Given that the data is monthly, we re-estimate the model every month. This is done by choosing the parameter `n_splits` in the class `TimeSeriesSplit` as the number of months. 

In [None]:
start_date = "1945-01-01"
test_size = 1
params = dict(max_train_size=36, test_size=test_size, gap=0)
params["n_splits"] = 1 + len(ret.loc[start_date:]) // test_size

cv = TimeSeriesSplit(**params)

More precisely, with `TimeSeriesSplit`:

- the `test` indices are the dates for which the holdings are computed.

- the `train` indices are the date range over which a forecasting model is trained.

- the target will been shifted by $-1$ and `gap` is set to 0. 

- we can estimate batches with `test_size` > 1.
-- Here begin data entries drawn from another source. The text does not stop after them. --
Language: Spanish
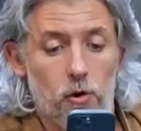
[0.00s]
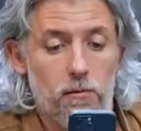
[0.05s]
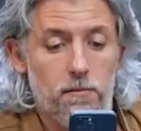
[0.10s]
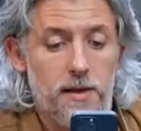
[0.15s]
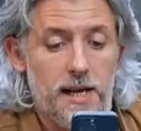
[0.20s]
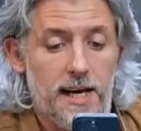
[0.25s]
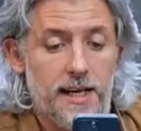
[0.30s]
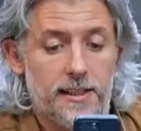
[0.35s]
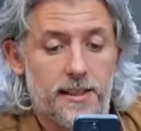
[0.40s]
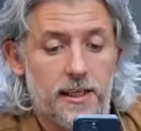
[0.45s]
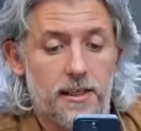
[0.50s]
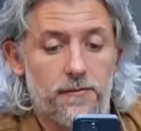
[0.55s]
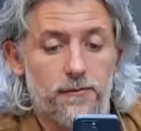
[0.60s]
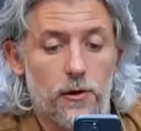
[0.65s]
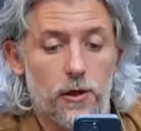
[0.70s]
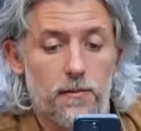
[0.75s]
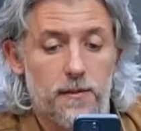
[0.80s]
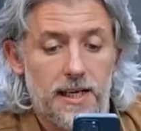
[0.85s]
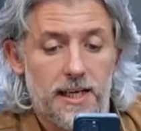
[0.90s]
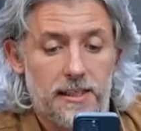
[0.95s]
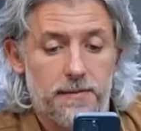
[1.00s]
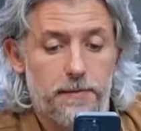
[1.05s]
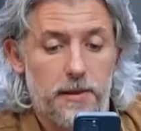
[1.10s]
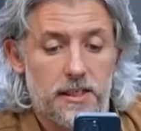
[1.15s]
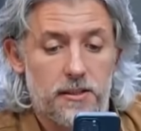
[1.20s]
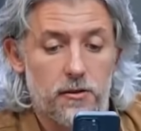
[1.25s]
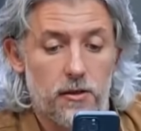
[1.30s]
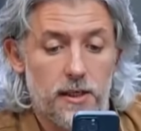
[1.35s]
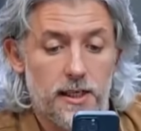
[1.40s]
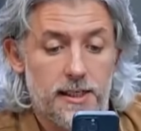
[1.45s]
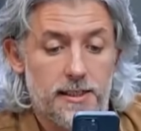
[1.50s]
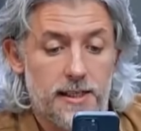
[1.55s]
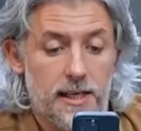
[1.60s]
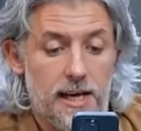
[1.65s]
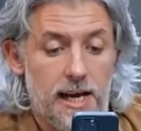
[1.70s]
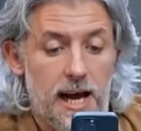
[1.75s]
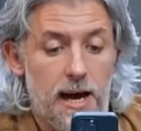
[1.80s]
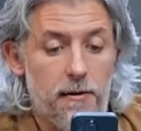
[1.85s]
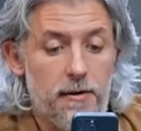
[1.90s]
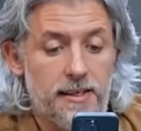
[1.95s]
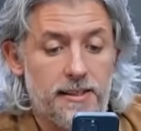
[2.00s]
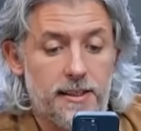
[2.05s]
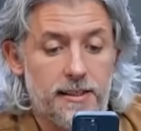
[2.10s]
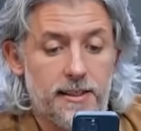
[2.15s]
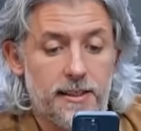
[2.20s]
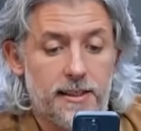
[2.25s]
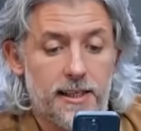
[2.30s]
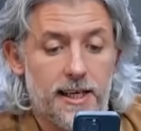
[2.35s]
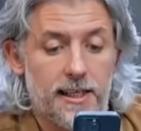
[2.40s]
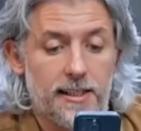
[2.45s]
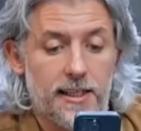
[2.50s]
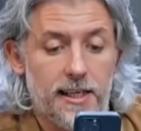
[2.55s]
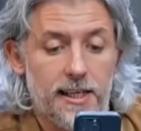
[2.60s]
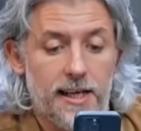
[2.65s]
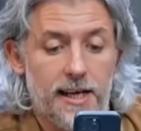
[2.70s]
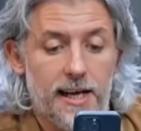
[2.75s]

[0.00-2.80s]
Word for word: un viaje transforma a las personas, a veces se trata de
- `n_splits` is determined so that the backtest starts (just) before a certain start date.

In [None]:
for train, test in cv.split(ret):
    break
ret.iloc[train].index[-1], ret.iloc[test].index[0]

## Empiricial results

### Cumulative pnl

In [None]:
transform_X = lambda x: x.rolling(12).mean().values
transform_y = lambda x: x.shift(-1).values
features = transform_X(ret)
target = transform_y(ret)

In [None]:
_h = []
for train, test in cv.split(ret): 
    m = MeanVariance()
    m.fit(features[train], target[train])
    _h += [m.predict(features[test])]
    
cols = ret.columns 
idx = ret.index[np.concatenate([test for _, test in cv.split(ret)])]
h = pd.DataFrame(np.concatenate(_h), index=idx, columns=cols)

In [None]:
pnl = h.shift(1).mul(ret).sum(axis=1)[start_date:]
line(pnl.rename('Industry momentum'), cumsum=True)

In [None]:
m = Backtester(estimator=MeanVariance(), ret=ret)
m.train(features, target)
h.equals(m.h_), pnl.equals(m.pnl_)

### Other backtest statistics 

We can also extract information for the estimator -- e.g. in this simple case, recover the covariance matrix fitted by the class `MeanVariance()`.

In [None]:
estimators = m.estimators_

In [None]:
V_mean = pd.DataFrame(sum([m.V_ for m in estimators])/len(estimators), ret.columns, ret.columns)
heatmap(V_mean, title='Average covariance matrix')

In [None]:
m = Backtester(estimator=MeanVariance(), ret=ret)
pnls = {}
for window in [6, 12, 24, 36]: 
    features_ = ret.rolling(window).mean().values
    m.train(features_, target)
    pnls[window] = m.pnl_
line(pnls, cumsum=True, start_date='1945', title='Cumulative pnl for different look-back windows (in month)')

In [None]:
from ml4pmt.metrics import sharpe_ratio
sr = {i: h.shift(1+i).mul(ret).sum(axis=1).pipe(sharpe_ratio) for i in range(-10, 12)}
bar(sr, baseline=0, sort=False, title='Lead-lag sharpe ratio')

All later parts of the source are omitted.